Quando em 2017 a Electronic Arts encerrou o estúdio Visceral Games, todos pensámos que Dead Space estava condenado. Felizmente, a EA Motive esteve à altura desta autêntica ressurreição de um legado.

É preciso dizer que, apesar do sucesso e da qualidade reconhecida do primeiro jogo, o segundo título não foi tão bem sucedido em termos de receitas. Nem vou sequer falar do terceiro jogo, porque… vamos só fingir que não aconteceu, ok? Mesmo assim, há alguns elementos de Dead Space 2 que claramente vieram melhorar a jogabilidade e a imersão. Além do aspecto visual aprimorado para a actual geração de hardware, este remake foi buscar vários desses elementos positivos do segundo jogo e outras novidades, de modo a criar um profundo trabalho de recuperação para a actual geração. O resultado, adianto, é bastante positivo.

Embora seja remoto que se digam spoilers de um jogo tão popular de 2008 agora reeditado, porque acredito que a história de Dead Space é um dos seus melhores destaques, prefiro falar dela de uma forma superficial. Para aqueles que nunca jogaram nenhum dos títulos da franquia, lanço apenas um necessário ponto de partida e alguns pedaços da trama.

O engenheiro Isaac Clarke e a sua equipa são lançados numa missão de investigação a bordo da nave USG Ishimura. Esta nave mineira ficou silenciosa enquanto minerava um planeta e é preciso descobrir o que se passa. Clarke está também preocupado, já que a sua namorada Nicole está também a bordo. Ao chegarem, porém, descobrem que algo não está bem.

Além da tripulação não estar no seu posto, tudo parece deixado ao abandono, semi-destruído e os sistemas a bordo parecem todos descontrolados. Inesperadamente, a nossa própria nave perde o controlo e acaba a despenhar-se no hangar da Ishimura. A equipa escapa ao pior mas ao entrarem no deck da nave mineira, descobrem que esse “pior” ainda está para vir.

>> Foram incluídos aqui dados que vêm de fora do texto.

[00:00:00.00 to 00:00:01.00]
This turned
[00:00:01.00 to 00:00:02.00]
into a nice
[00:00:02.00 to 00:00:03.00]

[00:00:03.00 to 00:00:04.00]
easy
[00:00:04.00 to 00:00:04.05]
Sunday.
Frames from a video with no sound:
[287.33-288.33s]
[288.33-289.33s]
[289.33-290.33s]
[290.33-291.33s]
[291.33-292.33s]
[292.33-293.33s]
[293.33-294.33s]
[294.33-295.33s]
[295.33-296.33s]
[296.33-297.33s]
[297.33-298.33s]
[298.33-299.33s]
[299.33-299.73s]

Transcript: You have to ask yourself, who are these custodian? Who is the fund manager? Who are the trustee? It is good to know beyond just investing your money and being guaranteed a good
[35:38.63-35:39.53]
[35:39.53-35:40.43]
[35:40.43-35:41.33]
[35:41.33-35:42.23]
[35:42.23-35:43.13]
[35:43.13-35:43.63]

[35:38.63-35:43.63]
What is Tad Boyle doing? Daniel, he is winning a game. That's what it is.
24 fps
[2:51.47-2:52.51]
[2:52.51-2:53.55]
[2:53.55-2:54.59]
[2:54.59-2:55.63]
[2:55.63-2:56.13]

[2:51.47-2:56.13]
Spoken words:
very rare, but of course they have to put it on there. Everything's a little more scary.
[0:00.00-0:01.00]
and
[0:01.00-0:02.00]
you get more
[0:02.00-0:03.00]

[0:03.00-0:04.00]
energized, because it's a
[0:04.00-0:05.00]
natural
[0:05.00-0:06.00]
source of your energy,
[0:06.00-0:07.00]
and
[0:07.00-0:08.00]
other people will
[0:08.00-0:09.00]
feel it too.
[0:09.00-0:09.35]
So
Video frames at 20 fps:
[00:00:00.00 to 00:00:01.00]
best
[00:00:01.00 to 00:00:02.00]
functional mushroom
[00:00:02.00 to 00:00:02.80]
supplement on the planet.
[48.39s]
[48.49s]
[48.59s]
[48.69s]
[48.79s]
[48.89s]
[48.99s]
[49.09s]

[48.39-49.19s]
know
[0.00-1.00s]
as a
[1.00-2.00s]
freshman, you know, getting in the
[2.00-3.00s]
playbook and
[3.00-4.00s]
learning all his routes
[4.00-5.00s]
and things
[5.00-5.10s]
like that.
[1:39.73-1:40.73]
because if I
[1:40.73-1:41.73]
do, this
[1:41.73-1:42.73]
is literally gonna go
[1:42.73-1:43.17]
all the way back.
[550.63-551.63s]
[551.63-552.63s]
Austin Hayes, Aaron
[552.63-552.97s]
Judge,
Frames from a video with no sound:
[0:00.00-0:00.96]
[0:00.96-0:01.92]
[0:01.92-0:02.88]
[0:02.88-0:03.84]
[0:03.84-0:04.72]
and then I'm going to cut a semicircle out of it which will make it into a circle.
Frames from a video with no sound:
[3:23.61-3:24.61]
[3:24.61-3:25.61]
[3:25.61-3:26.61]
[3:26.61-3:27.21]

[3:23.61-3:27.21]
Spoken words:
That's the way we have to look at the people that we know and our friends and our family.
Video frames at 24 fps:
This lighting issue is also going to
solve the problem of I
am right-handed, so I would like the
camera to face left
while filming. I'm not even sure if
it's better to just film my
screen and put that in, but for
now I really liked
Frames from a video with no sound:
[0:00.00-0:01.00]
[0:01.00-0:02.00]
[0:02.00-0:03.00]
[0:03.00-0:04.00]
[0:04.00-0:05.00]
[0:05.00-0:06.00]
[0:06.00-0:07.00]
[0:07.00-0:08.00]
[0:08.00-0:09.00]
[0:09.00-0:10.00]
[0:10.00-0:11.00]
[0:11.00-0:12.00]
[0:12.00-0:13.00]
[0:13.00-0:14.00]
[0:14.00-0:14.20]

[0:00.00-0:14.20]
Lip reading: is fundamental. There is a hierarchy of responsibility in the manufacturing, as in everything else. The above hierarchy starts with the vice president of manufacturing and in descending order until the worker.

Daqui para frente, já sabem mais ou menos o que esperar. A Ishimura está invadida por uma estranha ameaça monstruosa, os “necromorphs”. Estes são seres grotescos que, inicialmente pensamos ser uma espécie de extraterrestres, mas rapidamente descobrimos tratarem-se de humanos contagiados. Mas, não se preocupem, também há ETs, embora também não sejam muito simpáticos. Isaac terá de sobreviver a bordo da Ishimura, não apenas contra estes monstros, notem. Há também uma outra estranha ameaça, uma conspiração e uma sabotagem de alguns sobreviventes.

Fiquemos por aqui em termos de enredo. Fiquei particularmente agradado que a produção não tentasse “reinventar” as desventuras do protagonista e os vários desenlaces deste enredo. Sim, há algumas mudanças, na maioria subtis e francamente inócuas no seu desenvolvimento. Nas promoções do jogo, ficámos apreensivos com o facto de Isaac falar, quando no jogo original pouco ou nada dizia. Não é forçado, afinal. Só fala mesmo quando é necessário, nas cenas intermédias ou nas comunicações com a equipa, nunca alterando, de facto, o tom do jogo.

Como já disse, a EA Motive quis trazer alguns elementos do segundo título de 2011, não apenas porque fazem sentido na melhoria da jogabilidade e da interação mas também para fechar o fosso que havia entre os dois jogos. Não sei se a EA tenciona criar um remake também para Dead Space 2, seria interessante. Seja quais forem os planos, porém, agora os dois jogos estão mais semelhantes, não só porque Clarke fala, mas também porque outros elementos foram claramente polidos para haver uma semelhança entre as duas aventuras.

Como já deu para perceber, este é um jogo de acção na terceira pessoa, com elementos de sobrevivência e terror sci-fi. É uma receita francamente apelativa e que gerou por aí alguma inspiração para outros jogos. Contudo, só há um Dead Space e penso que o estúdio Canadiano estava bem ciente disso mesmo, não querendo destratar o legado deixado pela ida Visceral Games. Também não quis enraivecer os fãs do clássico, que colocam este jogo num pedestal intocável, como um dos melhores do seu género.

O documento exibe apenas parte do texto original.